# [REQUIRED ACTION]
Restate all the entries exactly as they appear, apart from the pictures.

# [INFORMATION]
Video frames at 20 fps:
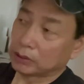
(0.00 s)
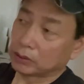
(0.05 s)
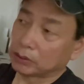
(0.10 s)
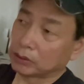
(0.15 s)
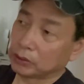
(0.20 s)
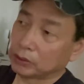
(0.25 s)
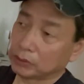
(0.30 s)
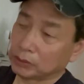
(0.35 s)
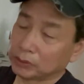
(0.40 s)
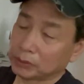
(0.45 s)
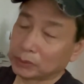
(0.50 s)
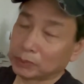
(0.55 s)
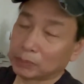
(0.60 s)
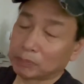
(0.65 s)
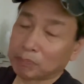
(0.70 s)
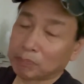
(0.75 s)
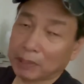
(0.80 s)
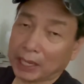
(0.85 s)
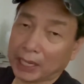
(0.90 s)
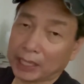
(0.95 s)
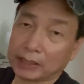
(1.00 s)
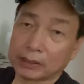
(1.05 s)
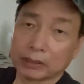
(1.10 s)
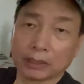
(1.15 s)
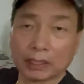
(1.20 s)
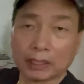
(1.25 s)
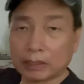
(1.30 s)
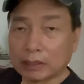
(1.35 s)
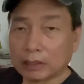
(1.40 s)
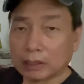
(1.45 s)
to paint
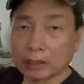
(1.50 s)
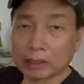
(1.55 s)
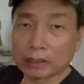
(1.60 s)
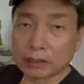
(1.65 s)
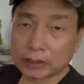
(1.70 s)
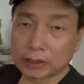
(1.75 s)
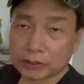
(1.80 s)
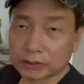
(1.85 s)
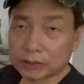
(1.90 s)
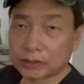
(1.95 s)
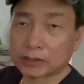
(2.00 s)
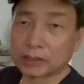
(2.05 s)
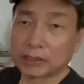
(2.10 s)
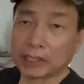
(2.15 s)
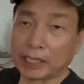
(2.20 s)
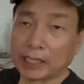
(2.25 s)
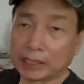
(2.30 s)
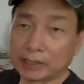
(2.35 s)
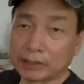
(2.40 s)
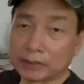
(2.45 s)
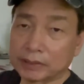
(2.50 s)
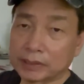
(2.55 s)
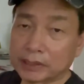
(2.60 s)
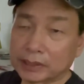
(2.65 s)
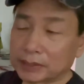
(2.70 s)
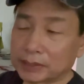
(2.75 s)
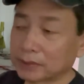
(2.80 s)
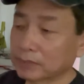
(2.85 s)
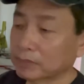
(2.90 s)
a large area.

# [SOLUTION]
Video frames at 20 fps:
(0.00 s)
(0.05 s)
(0.10 s)
(0.15 s)
(0.20 s)
(0.25 s)
(0.30 s)
(0.35 s)
(0.40 s)
(0.45 s)
(0.50 s)
(0.55 s)
(0.60 s)
(0.65 s)
(0.70 s)
(0.75 s)
(0.80 s)
(0.85 s)
(0.90 s)
(0.95 s)
(1.00 s)
(1.05 s)
(1.10 s)
(1.15 s)
(1.20 s)
(1.25 s)
(1.30 s)
(1.35 s)
(1.40 s)
(1.45 s)
to paint
(1.50 s)
(1.55 s)
(1.60 s)
(1.65 s)
(1.70 s)
(1.75 s)
(1.80 s)
(1.85 s)
(1.90 s)
(1.95 s)
(2.00 s)
(2.05 s)
(2.10 s)
(2.15 s)
(2.20 s)
(2.25 s)
(2.30 s)
(2.35 s)
(2.40 s)
(2.45 s)
(2.50 s)
(2.55 s)
(2.60 s)
(2.65 s)
(2.70 s)
(2.75 s)
(2.80 s)
(2.85 s)
(2.90 s)
a large area.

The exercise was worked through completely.